The Crown Prince helped his country return to democracy by uniting the opposition which defeated Milosevic in the elections of 2000. Even today, he calmly states that western democratic leaders often fail to understand how the mindset of eastern autocracy works and agrees that it is “work in progress”. Eternal vigilance is key.  

In this context, the Serbian Orthodox Church is doing well, but it’s also still work in progress. Under communism, a substantial number of Serbian bishops were appointed by the Soviet regime, for purposes of control and information gathering. That culture wasn’t cleansed overnight, nor has the communist legacy been entirely expunged from the Church. 

“You’ll see what I mean when you visit our family chapel in a moment,” the Crown Prince tells me. Sure enough, a fresco of the Christ in its dome has a bullet hole through the forehead, not so much crucified as assassinated. Prince Alexander will not restore it, so its serves as a constant reminder of what can be. His guiding principle is that “only dictators alter history.”  

Elsewhere, our guide points to desecrated icons and the ghostly shadows of Soviet insignia on marble pillars. Alexander is an unassuming and modest man, referring to the 18 Serbian parties he convened at a conference in 2000 as “the democracy by email”.  

When we’re joined by his wife, Crown Princess Katherine, she corrects this, proudly stating that her husband returned democracy to the region. There is probably some truth in both their versions of events. The consequence of that could be a restoration of a constitutional parliamentary monarchy in Serbia – we’ll see, or perhaps our successors will. 

From the Palace, we visit St Sava, called a temple but really the Serbian Orthodox cathedral consecrated to the memory of the founder of the national Church.

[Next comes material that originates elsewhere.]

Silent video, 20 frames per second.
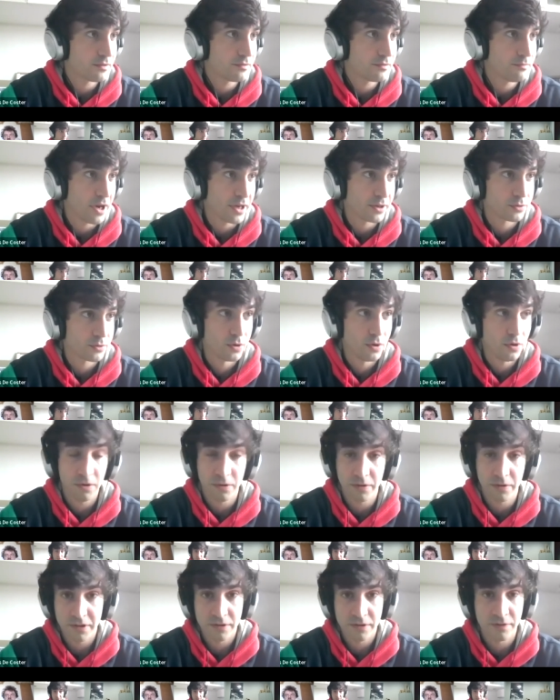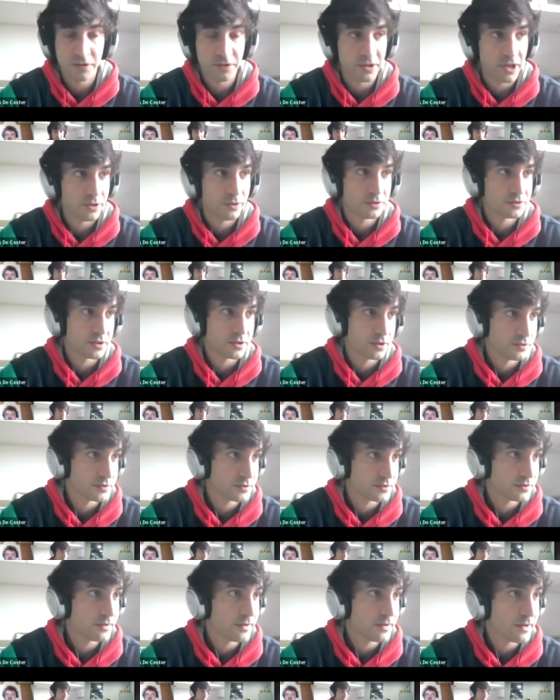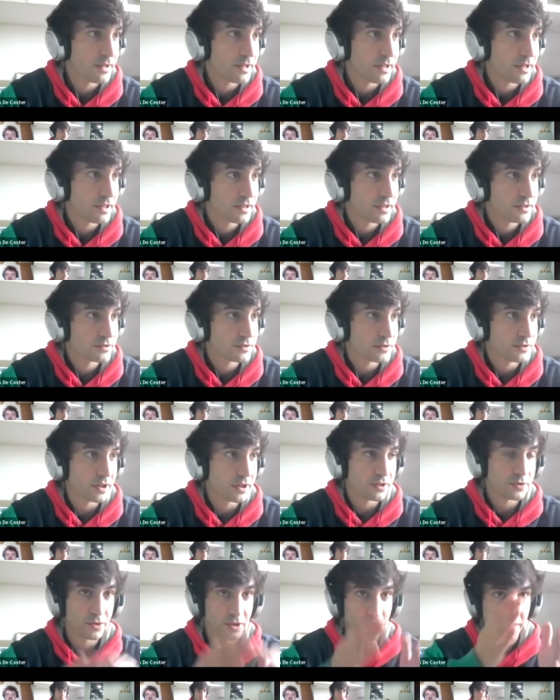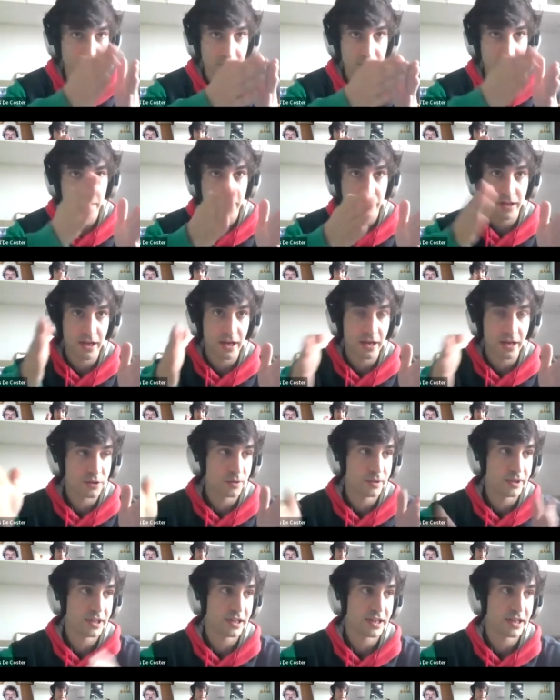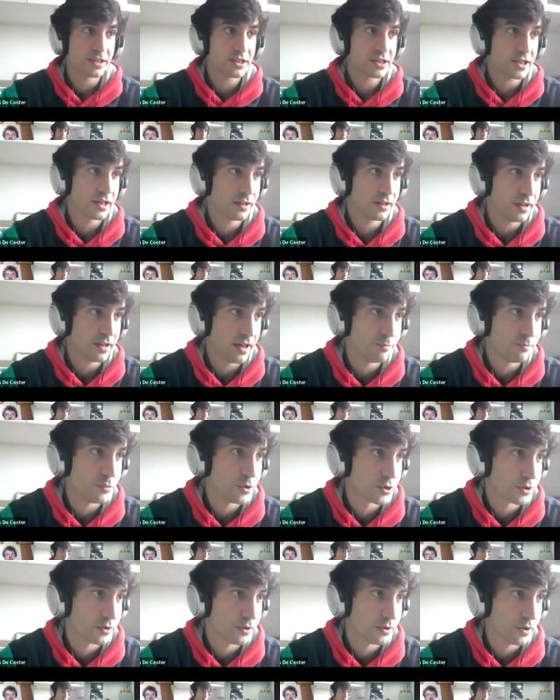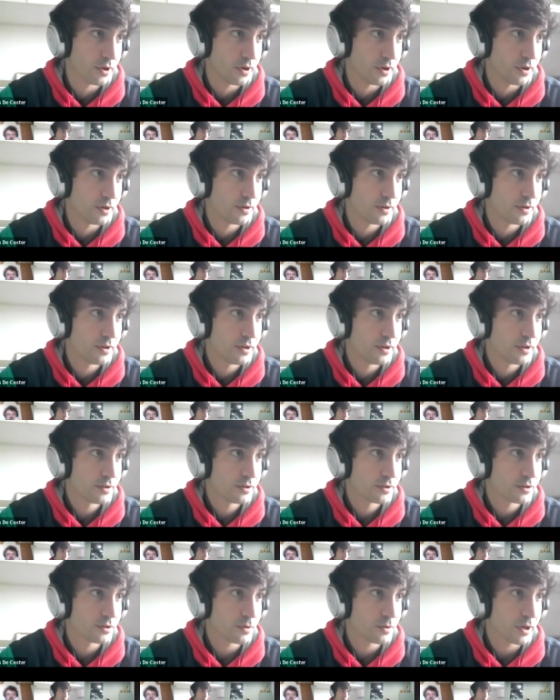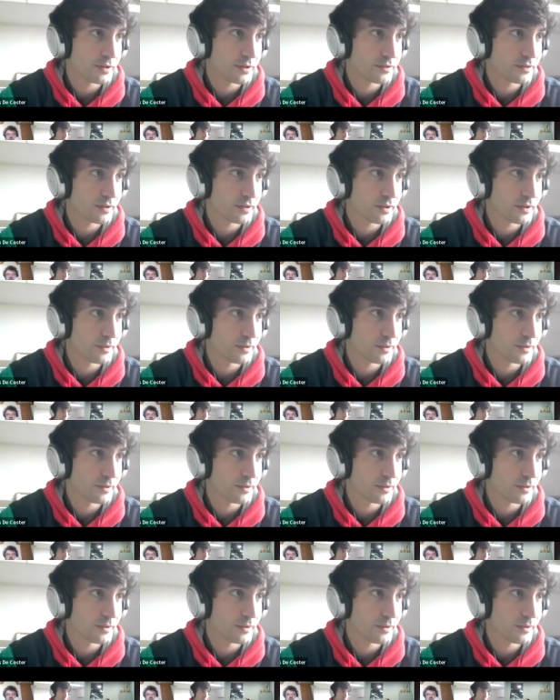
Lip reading: micro or even nanoseconds, so that you can actually catch and measure quite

This, again, is work in progress. Started in 1935 and only now approaching completion, it’s a paradigm of the troubled contemporary history of Serbia. Communists have razed it and Nazis have parked their trucks and tanks in it. 

It is unashamedly modern, though it honours ancient Byzantine mural and fresco methodologies. Its biblical stories in gold leaf use the traditional crafts, linking Belgrade to its ancient past, whatever despots may have done to interrupt its devotional history. We’re linked to the palace we’ve just left by enormous doors, inscribed with multi-lingual prayers of welcome, donated by the royal family. 

Perhaps the allegory it offers is best illustrated by the image of Christ – no bullet hole now – in the dome, which was built and raised, centimetre by centimetre, from the ground. All 4,000 tonnes of it. The metaphor of rising from the ashes of war writes itself. 

And that’s the takeaway from Belgrade. Serbia – and the wider Balkans – suffered a 20th-century of unfathomable bleakness. Its people have endured and their spirit isn’t broken, a moral exemplar for western Europe. Belgrade resonates to its folk music and young laughter over broken bread and wine outpoured (gosh, do they eat and drink – for who knows what tomorrow holds?). 

The phoenix, which naturally shares Greek roots with Serbian royalty, would be the go-to cliché for the cyclical regeneration of Belgrade. But as this city approaches Easter, there is of course something else more fundamental going on. 

Belgrade has faith in itself, as well as the God who has delivered it. It’s a resurrection story really.